**Problem to work on**. Every record below should be retyped exactly, and no picture should appear in the copy.

**Material supplied**.
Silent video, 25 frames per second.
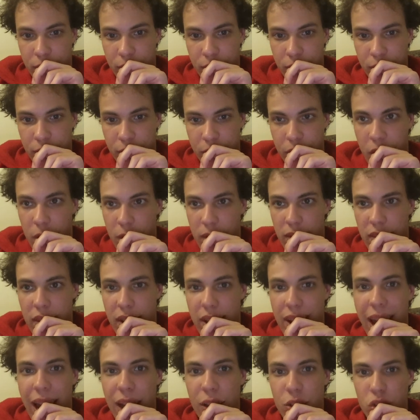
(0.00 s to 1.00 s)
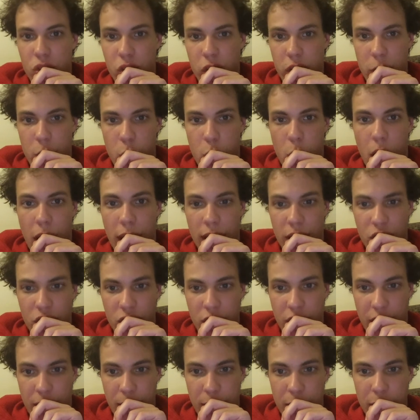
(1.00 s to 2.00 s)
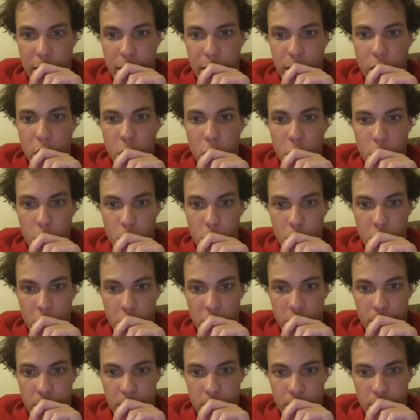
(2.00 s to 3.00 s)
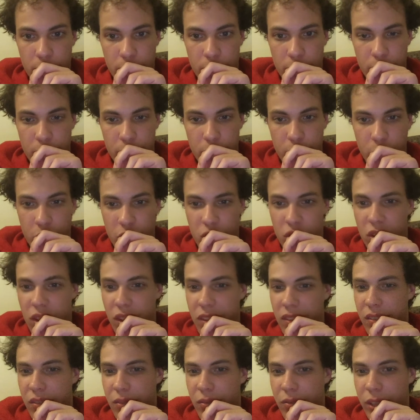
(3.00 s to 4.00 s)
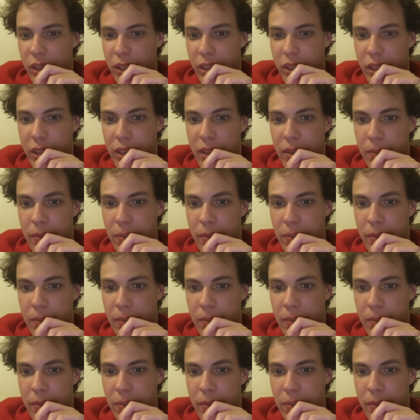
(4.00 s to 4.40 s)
No, it's not actually watch time, it's views, which doesn't really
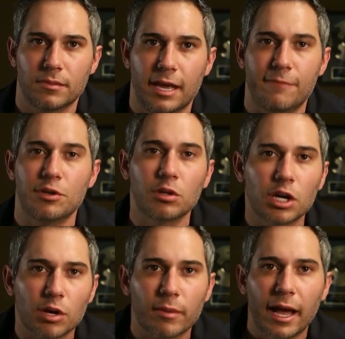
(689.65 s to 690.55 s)
If you
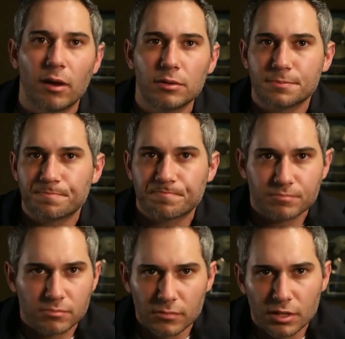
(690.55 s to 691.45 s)
look around
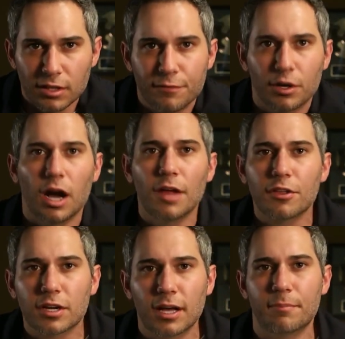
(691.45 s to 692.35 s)
for
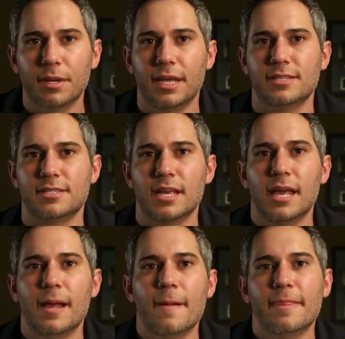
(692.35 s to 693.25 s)
other companies
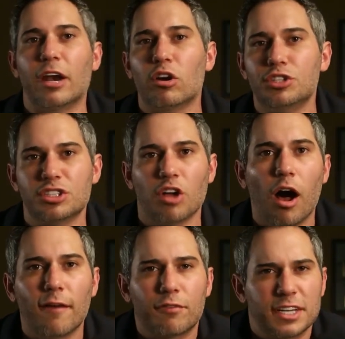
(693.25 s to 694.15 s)
that are just
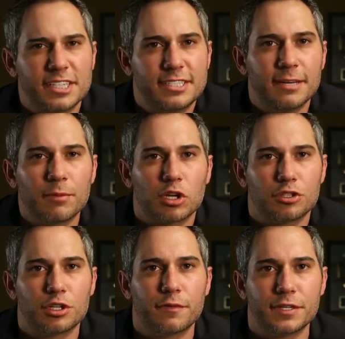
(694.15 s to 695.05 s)
offering similar
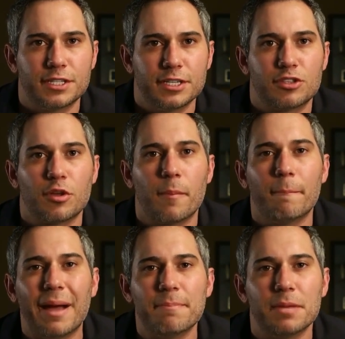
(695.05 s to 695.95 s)
services, there
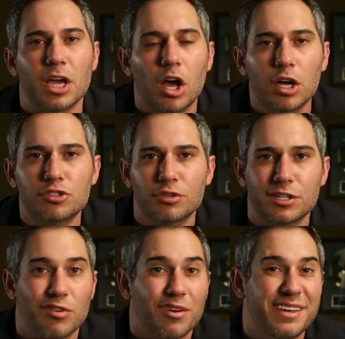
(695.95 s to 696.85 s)
might be
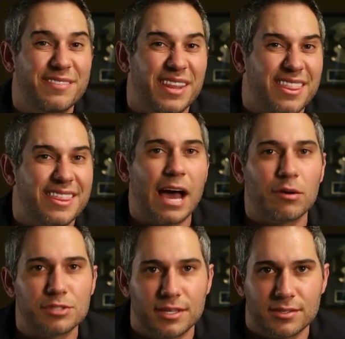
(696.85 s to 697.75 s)
hundreds or even
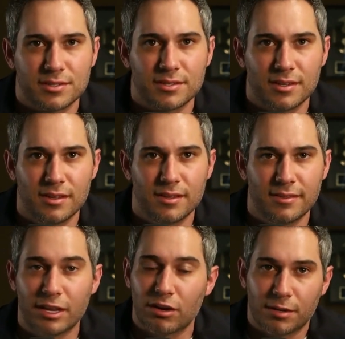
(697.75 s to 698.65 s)
thousands
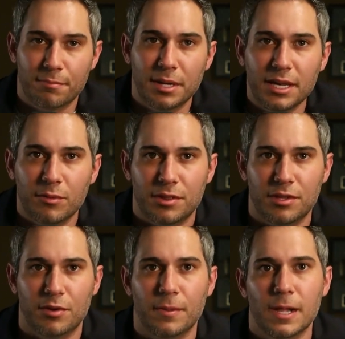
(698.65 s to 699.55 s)
that are competing with
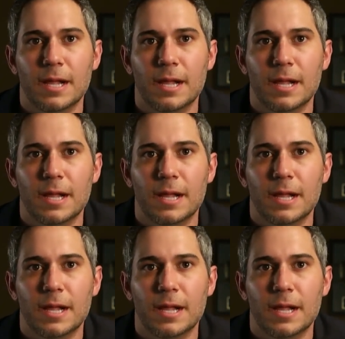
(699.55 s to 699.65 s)
you.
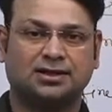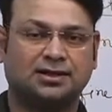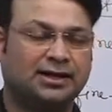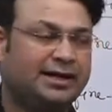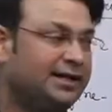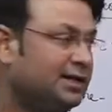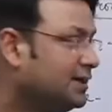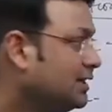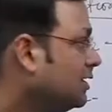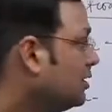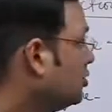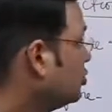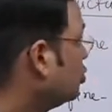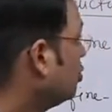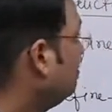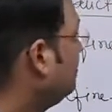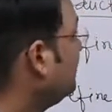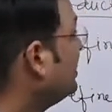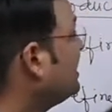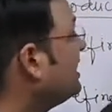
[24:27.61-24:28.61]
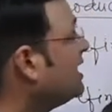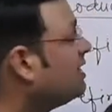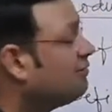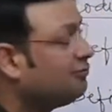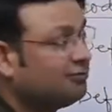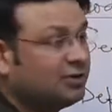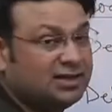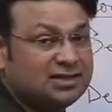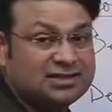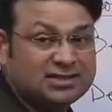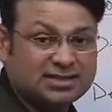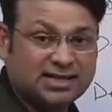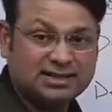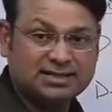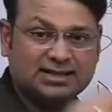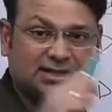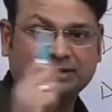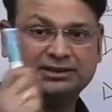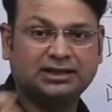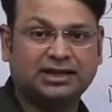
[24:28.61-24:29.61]
right? So belief is
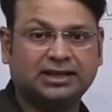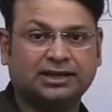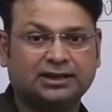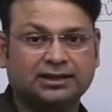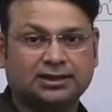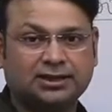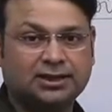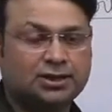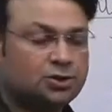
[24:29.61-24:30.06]
such a thing.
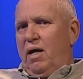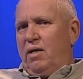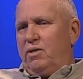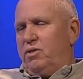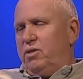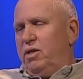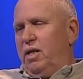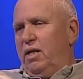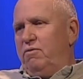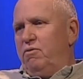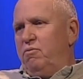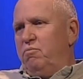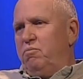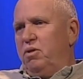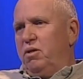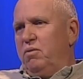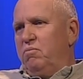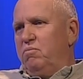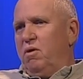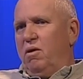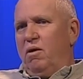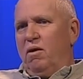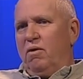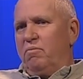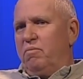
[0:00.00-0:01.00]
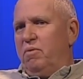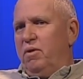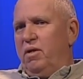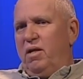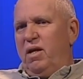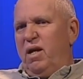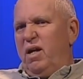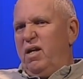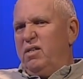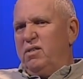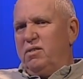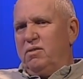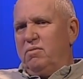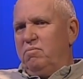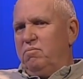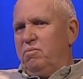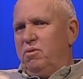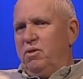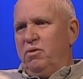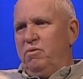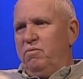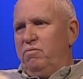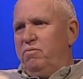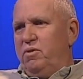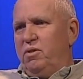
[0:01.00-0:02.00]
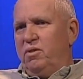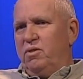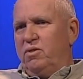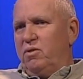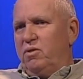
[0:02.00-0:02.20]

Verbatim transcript: I still have a bookmark, but it hasn't yeah. moved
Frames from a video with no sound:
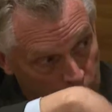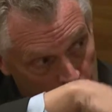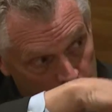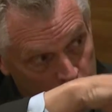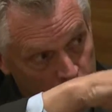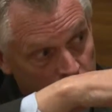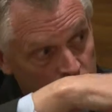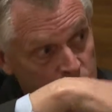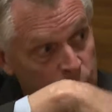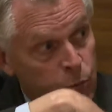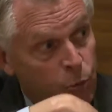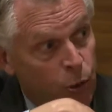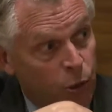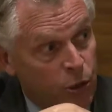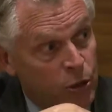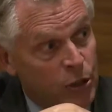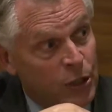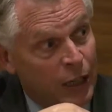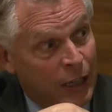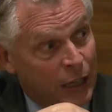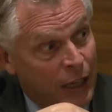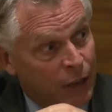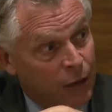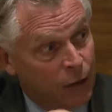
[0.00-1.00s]
Let's us
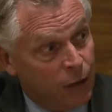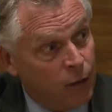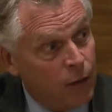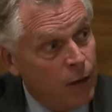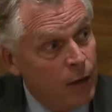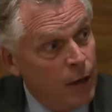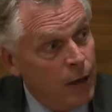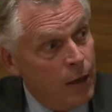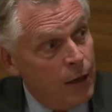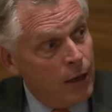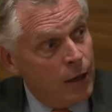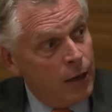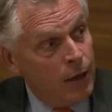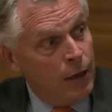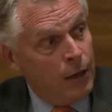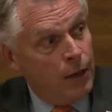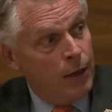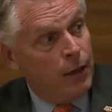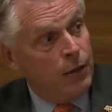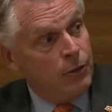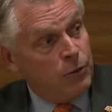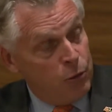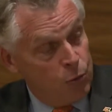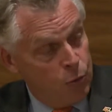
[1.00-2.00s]
work together
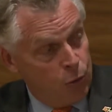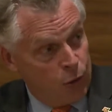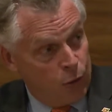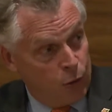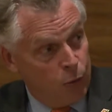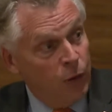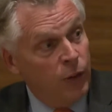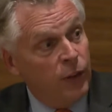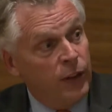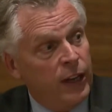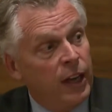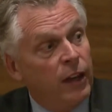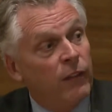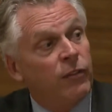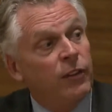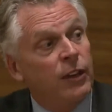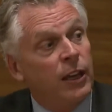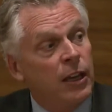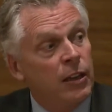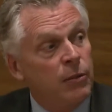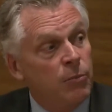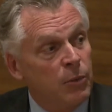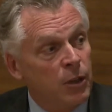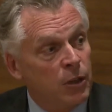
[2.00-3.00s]
to work with the
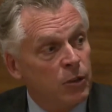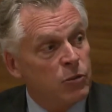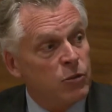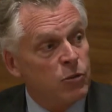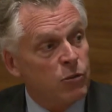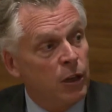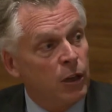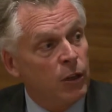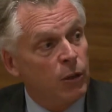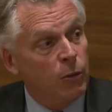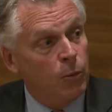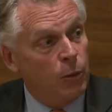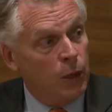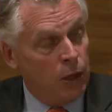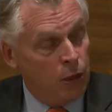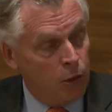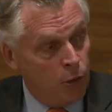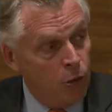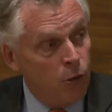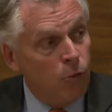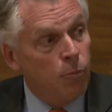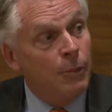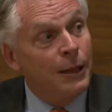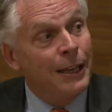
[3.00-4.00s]
FAA administrator. We had a
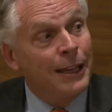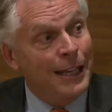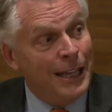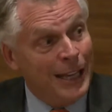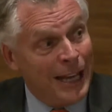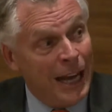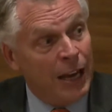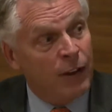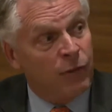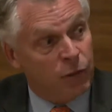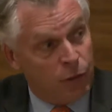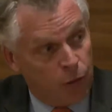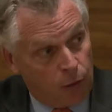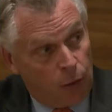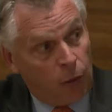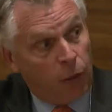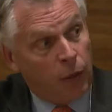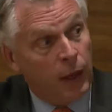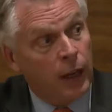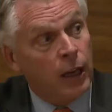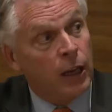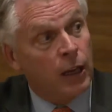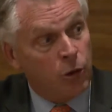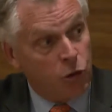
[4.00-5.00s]
good meeting after the
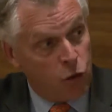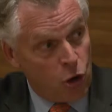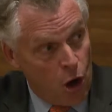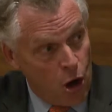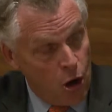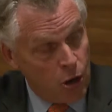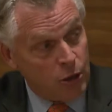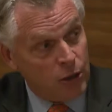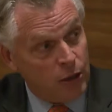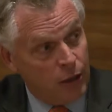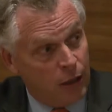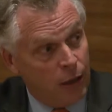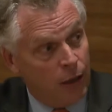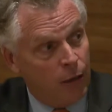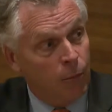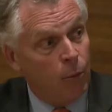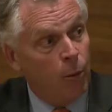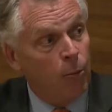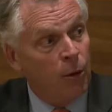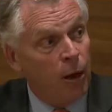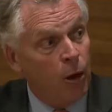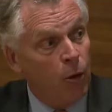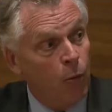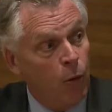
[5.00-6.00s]
thing and talked to him
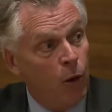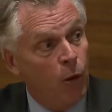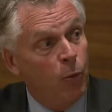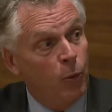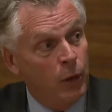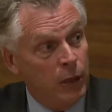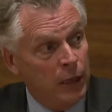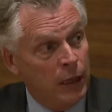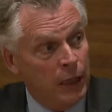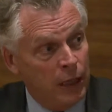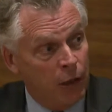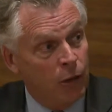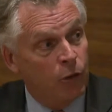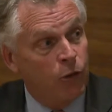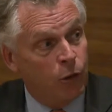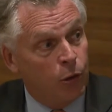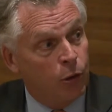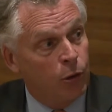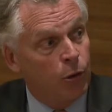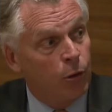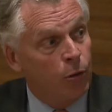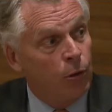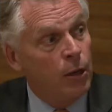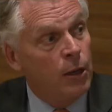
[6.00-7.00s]
about what we needed
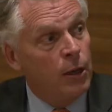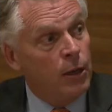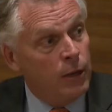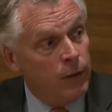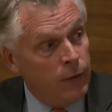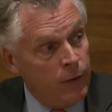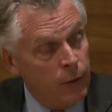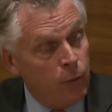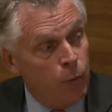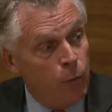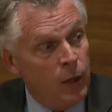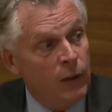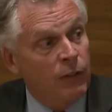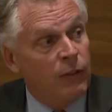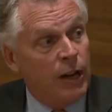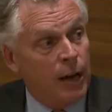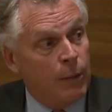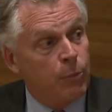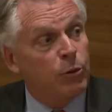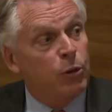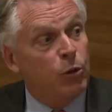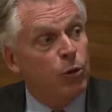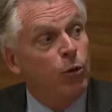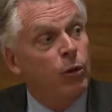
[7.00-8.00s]
to do. We have an
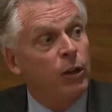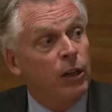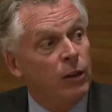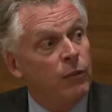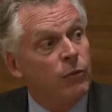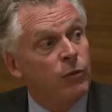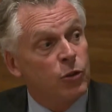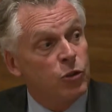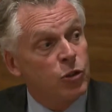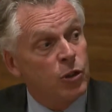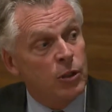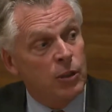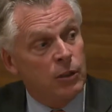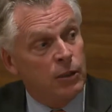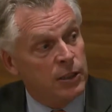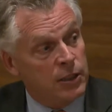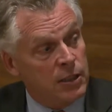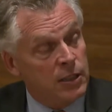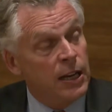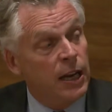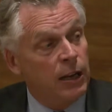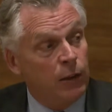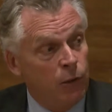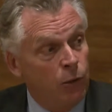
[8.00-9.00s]
opportunity in Virginia.
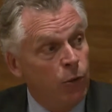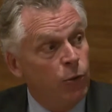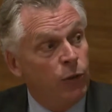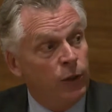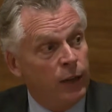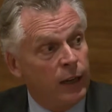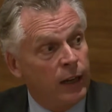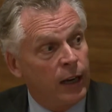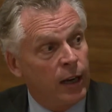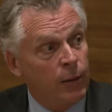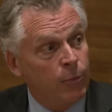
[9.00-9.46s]
Let's not lose that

**Result of this task**.
Silent video, 25 frames per second.
(0.00 s to 1.00 s)
(1.00 s to 2.00 s)
(2.00 s to 3.00 s)
(3.00 s to 4.00 s)
(4.00 s to 4.40 s)
No, it's not actually watch time, it's views, which doesn't really
(689.65 s to 690.55 s)
If you
(690.55 s to 691.45 s)
look around
(691.45 s to 692.35 s)
for
(692.35 s to 693.25 s)
other companies
(693.25 s to 694.15 s)
that are just
(694.15 s to 695.05 s)
offering similar
(695.05 s to 695.95 s)
services, there
(695.95 s to 696.85 s)
might be
(696.85 s to 697.75 s)
hundreds or even
(697.75 s to 698.65 s)
thousands
(698.65 s to 699.55 s)
that are competing with
(699.55 s to 699.65 s)
you.
[24:27.61-24:28.61]
[24:28.61-24:29.61]
right? So belief is
[24:29.61-24:30.06]
such a thing.
[0:00.00-0:01.00]
[0:01.00-0:02.00]
[0:02.00-0:02.20]

Verbatim transcript: I still have a bookmark, but it hasn't yeah. moved
Frames from a video with no sound:
[0.00-1.00s]
Let's us
[1.00-2.00s]
work together
[2.00-3.00s]
to work with the
[3.00-4.00s]
FAA administrator. We had a
[4.00-5.00s]
good meeting after the
[5.00-6.00s]
thing and talked to him
[6.00-7.00s]
about what we needed
[7.00-8.00s]
to do. We have an
[8.00-9.00s]
opportunity in Virginia.
[9.00-9.46s]
Let's not lose that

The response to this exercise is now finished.